The 10 CDs are the original studio albums – digitally remastered – and a bonus CD. The albums included are:
- Bananatype EP
- Aloha Milkyway
- Natin 99
- Carbon Stereoxide
- Dirty Little Treasures
Dirty Little Treasures is a compilation of non-album tracks and alternate mixes of a few songs from Stickerhappy. There’s also a DVD called Pop-u-mentary, made by Marcus back in 2004. It’s actually just a loose collection of home videos of the ‘Heads recording, travelling, and touring, set to some of their songs. If you were expecting an in-depth documentary containing interviews and outtakes, you’d be disappointed.
AJ from my previous post pointed out that the instrumental/minus-one versions of Ultraelectromagneticpop! and Circus weren’t part of the box set. I don’t think the inclusion of those versions of the albums would be necessary. Personally, I couldn’t care less if they were there. I doubt anyone but a die hard fan/hardcore completionist would want those albums anyway.
I fail at being an audiophile douche
Oh yeah, sound quality. I wouldn’t call myself an audiophile. My equipment’s hardly what you call top-notch – I listen to my CDs via iTunes with unremarkable Seinnheiser earbuds. My ears aren’t that sharp, but I heard a huge difference in the quality of the first two albums. I didn’t generate waveforms for the tracks to see if the audio is clipped because Larry and Bim laughed at me and called me a nerd. They hurt my feelings.
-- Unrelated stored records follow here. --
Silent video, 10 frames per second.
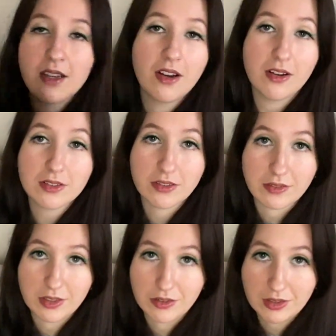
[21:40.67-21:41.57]
also, if you
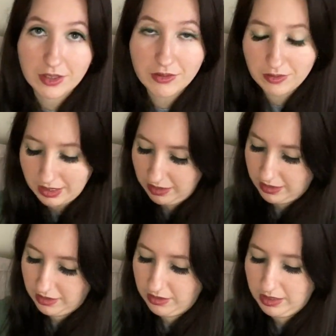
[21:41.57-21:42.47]
don't know, Keith
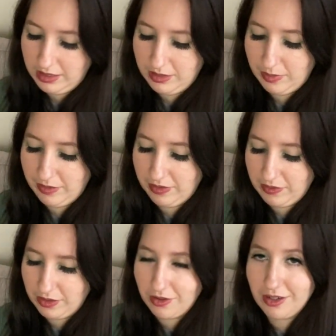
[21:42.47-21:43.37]
Haring is my
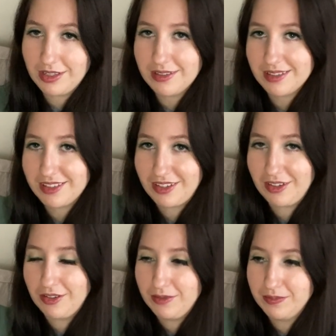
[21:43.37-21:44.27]
favorite artist, so
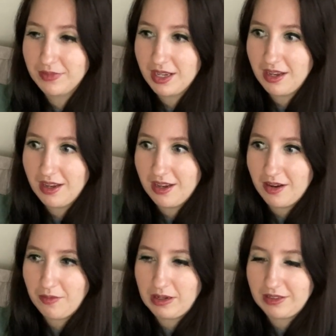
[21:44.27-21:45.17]

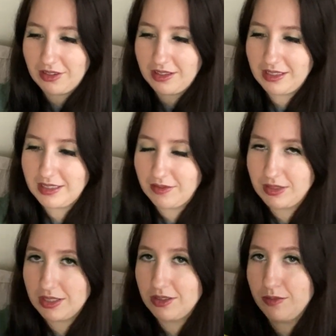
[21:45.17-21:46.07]
when I saw this I was
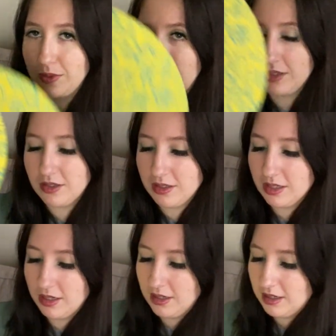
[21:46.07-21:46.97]
super
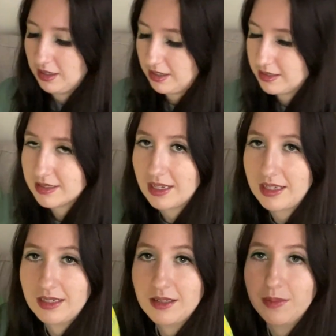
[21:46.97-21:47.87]

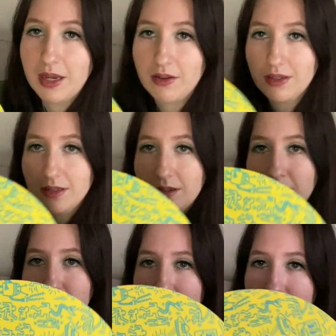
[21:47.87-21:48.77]
excited about it,
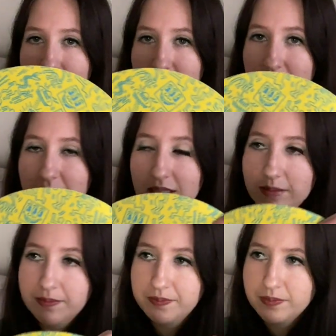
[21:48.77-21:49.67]
but it's
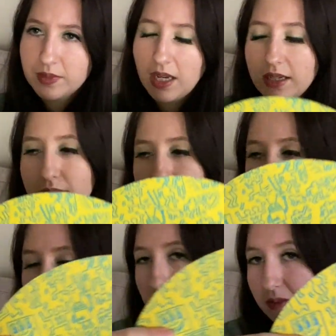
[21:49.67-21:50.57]
kind of too
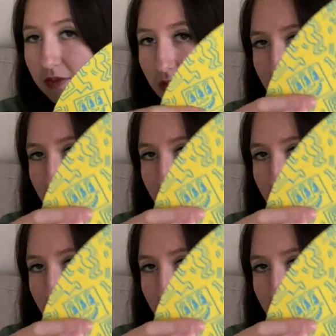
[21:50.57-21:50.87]
big for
I wish they included high-resolution album art jpegs, though.
Ultraelectromagneticpop! now sounds clearer. It still has the tinny (“tunog lata,” LOL) sound you’d come to expect the from something recorded during the early 90’s, but it’s been reduced greatly. The clipping that comes on during the intro of Maling Akala is still there, though. I doubt they can get rid of it unless they reassemble the damn thing from the original recordings. Circus sounds fuller now. As a result, it’s hard to not get goosebumps whenever Minsan comes on.
I don’t know if the remastering benefited Cutterpillow and later releases, though. Those albums always sounded good and I can’t tell the difference, except in Lightyears. The bass and strings really popped out of the mix compared to the original.
Unfortunately, no amount of improved sonic quality is going to make me listen to Natin 99 and Carbon Stereoxide without skipping over a lot of tracks. Heh.
This is where I try to write a pretentious conclusion
If you’re after the music and you want to get your hands on the digitally remastered albums, then the box set is for you. All of the CDs sound great, and it’s definitely worth paying for. But if you want to dig deeper, look somewhere else. Pop-u-mentary was nowhere in the same neighborhood as in-depth – in fact, it seemed like a token effort to include a documentary, given that it’s around 6 years old.
One thing’s for sure, though – a price of Php 2,500-3,300++ is a steal for The Heads Set. Do you guys have any idea how much box sets cost? Just for comparison, The Beatles Stereo Box Set costs $260 when it first came out. That puts it in the neighborhood of around Php 11,000. For Php 2,500, you get The Heads Set and free pizza! Seriously, get the box set. It may be lacking in a few areas, but it’s still worth the price. I don’t regret buying this.
Are you going to get the Eraserheads box set?